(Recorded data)
================
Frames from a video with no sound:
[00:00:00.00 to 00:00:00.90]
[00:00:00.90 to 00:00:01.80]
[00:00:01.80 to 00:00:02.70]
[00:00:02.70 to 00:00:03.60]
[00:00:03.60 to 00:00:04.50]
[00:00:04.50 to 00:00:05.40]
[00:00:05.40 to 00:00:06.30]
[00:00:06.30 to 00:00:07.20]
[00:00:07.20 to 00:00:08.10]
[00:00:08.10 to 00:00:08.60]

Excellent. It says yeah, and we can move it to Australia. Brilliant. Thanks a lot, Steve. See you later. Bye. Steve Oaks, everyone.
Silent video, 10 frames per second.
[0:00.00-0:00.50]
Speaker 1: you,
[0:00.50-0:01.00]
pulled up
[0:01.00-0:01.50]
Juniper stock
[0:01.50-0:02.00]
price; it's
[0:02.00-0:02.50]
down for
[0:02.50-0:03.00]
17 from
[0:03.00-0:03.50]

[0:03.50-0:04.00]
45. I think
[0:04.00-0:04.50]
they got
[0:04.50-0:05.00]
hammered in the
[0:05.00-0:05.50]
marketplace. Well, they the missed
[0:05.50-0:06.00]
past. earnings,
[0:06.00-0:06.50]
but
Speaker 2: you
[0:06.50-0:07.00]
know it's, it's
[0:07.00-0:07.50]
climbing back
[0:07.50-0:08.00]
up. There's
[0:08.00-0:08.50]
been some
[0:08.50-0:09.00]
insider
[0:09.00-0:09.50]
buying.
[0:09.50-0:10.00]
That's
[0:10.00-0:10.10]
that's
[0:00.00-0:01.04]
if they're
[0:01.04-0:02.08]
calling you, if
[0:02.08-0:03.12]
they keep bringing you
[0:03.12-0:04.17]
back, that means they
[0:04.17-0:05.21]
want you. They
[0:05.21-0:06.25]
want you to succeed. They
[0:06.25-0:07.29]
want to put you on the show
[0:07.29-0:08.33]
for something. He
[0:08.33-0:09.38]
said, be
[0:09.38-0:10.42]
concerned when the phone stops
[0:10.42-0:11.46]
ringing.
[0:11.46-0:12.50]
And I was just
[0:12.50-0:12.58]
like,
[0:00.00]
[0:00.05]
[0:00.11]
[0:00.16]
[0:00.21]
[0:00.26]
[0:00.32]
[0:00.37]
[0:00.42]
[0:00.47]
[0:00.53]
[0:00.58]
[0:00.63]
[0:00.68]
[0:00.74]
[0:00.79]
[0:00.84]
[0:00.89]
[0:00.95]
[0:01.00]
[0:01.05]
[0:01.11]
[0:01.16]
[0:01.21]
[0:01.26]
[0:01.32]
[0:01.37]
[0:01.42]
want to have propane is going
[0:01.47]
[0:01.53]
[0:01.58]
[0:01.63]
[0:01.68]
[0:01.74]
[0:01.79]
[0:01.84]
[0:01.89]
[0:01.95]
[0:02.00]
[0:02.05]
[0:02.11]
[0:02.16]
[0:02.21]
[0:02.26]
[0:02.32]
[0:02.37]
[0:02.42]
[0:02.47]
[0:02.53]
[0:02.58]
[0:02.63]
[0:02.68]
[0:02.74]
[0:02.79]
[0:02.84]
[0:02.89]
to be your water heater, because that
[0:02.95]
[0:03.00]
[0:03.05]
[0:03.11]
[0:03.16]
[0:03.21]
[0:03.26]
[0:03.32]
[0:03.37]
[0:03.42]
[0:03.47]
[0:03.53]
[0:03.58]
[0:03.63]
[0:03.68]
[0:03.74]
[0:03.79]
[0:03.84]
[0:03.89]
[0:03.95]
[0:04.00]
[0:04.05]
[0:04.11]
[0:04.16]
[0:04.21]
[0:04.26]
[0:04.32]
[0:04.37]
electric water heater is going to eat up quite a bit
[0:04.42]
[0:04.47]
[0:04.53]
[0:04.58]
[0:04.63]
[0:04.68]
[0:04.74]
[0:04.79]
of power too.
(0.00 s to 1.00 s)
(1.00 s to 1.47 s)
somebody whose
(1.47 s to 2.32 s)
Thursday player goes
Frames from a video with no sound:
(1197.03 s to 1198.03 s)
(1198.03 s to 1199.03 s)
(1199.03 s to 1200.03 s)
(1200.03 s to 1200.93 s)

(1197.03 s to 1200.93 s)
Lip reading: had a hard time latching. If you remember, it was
================
#### Exercise prompt
Every entry should be given again exactly as written.

#### Result of the task
Frames from a video with no sound:
[00:00:00.00 to 00:00:00.90]
[00:00:00.90 to 00:00:01.80]
[00:00:01.80 to 00:00:02.70]
[00:00:02.70 to 00:00:03.60]
[00:00:03.60 to 00:00:04.50]
[00:00:04.50 to 00:00:05.40]
[00:00:05.40 to 00:00:06.30]
[00:00:06.30 to 00:00:07.20]
[00:00:07.20 to 00:00:08.10]
[00:00:08.10 to 00:00:08.60]

Excellent. It says yeah, and we can move it to Australia. Brilliant. Thanks a lot, Steve. See you later. Bye. Steve Oaks, everyone.
Silent video, 10 frames per second.
[0:00.00-0:00.50]
Speaker 1: you,
[0:00.50-0:01.00]
pulled up
[0:01.00-0:01.50]
Juniper stock
[0:01.50-0:02.00]
price; it's
[0:02.00-0:02.50]
down for
[0:02.50-0:03.00]
17 from
[0:03.00-0:03.50]

[0:03.50-0:04.00]
45. I think
[0:04.00-0:04.50]
they got
[0:04.50-0:05.00]
hammered in the
[0:05.00-0:05.50]
marketplace. Well, they the missed
[0:05.50-0:06.00]
past. earnings,
[0:06.00-0:06.50]
but
Speaker 2: you
[0:06.50-0:07.00]
know it's, it's
[0:07.00-0:07.50]
climbing back
[0:07.50-0:08.00]
up. There's
[0:08.00-0:08.50]
been some
[0:08.50-0:09.00]
insider
[0:09.00-0:09.50]
buying.
[0:09.50-0:10.00]
That's
[0:10.00-0:10.10]
that's
[0:00.00-0:01.04]
if they're
[0:01.04-0:02.08]
calling you, if
[0:02.08-0:03.12]
they keep bringing you
[0:03.12-0:04.17]
back, that means they
[0:04.17-0:05.21]
want you. They
[0:05.21-0:06.25]
want you to succeed. They
[0:06.25-0:07.29]
want to put you on the show
[0:07.29-0:08.33]
for something. He
[0:08.33-0:09.38]
said, be
[0:09.38-0:10.42]
concerned when the phone stops
[0:10.42-0:11.46]
ringing.
[0:11.46-0:12.50]
And I was just
[0:12.50-0:12.58]
like,
[0:00.00]
[0:00.05]
[0:00.11]
[0:00.16]
[0:00.21]
[0:00.26]
[0:00.32]
[0:00.37]
[0:00.42]
[0:00.47]
[0:00.53]
[0:00.58]
[0:00.63]
[0:00.68]
[0:00.74]
[0:00.79]
[0:00.84]
[0:00.89]
[0:00.95]
[0:01.00]
[0:01.05]
[0:01.11]
[0:01.16]
[0:01.21]
[0:01.26]
[0:01.32]
[0:01.37]
[0:01.42]
want to have propane is going
[0:01.47]
[0:01.53]
[0:01.58]
[0:01.63]
[0:01.68]
[0:01.74]
[0:01.79]
[0:01.84]
[0:01.89]
[0:01.95]
[0:02.00]
[0:02.05]
[0:02.11]
[0:02.16]
[0:02.21]
[0:02.26]
[0:02.32]
[0:02.37]
[0:02.42]
[0:02.47]
[0:02.53]
[0:02.58]
[0:02.63]
[0:02.68]
[0:02.74]
[0:02.79]
[0:02.84]
[0:02.89]
to be your water heater, because that
[0:02.95]
[0:03.00]
[0:03.05]
[0:03.11]
[0:03.16]
[0:03.21]
[0:03.26]
[0:03.32]
[0:03.37]
[0:03.42]
[0:03.47]
[0:03.53]
[0:03.58]
[0:03.63]
[0:03.68]
[0:03.74]
[0:03.79]
[0:03.84]
[0:03.89]
[0:03.95]
[0:04.00]
[0:04.05]
[0:04.11]
[0:04.16]
[0:04.21]
[0:04.26]
[0:04.32]
[0:04.37]
electric water heater is going to eat up quite a bit
[0:04.42]
[0:04.47]
[0:04.53]
[0:04.58]
[0:04.63]
[0:04.68]
[0:04.74]
[0:04.79]
of power too.
(0.00 s to 1.00 s)
(1.00 s to 1.47 s)
somebody whose
(1.47 s to 2.32 s)
Thursday player goes
Frames from a video with no sound:
(1197.03 s to 1198.03 s)
(1198.03 s to 1199.03 s)
(1199.03 s to 1200.03 s)
(1200.03 s to 1200.93 s)

(1197.03 s to 1200.93 s)
Lip reading: had a hard time latching. If you remember, it was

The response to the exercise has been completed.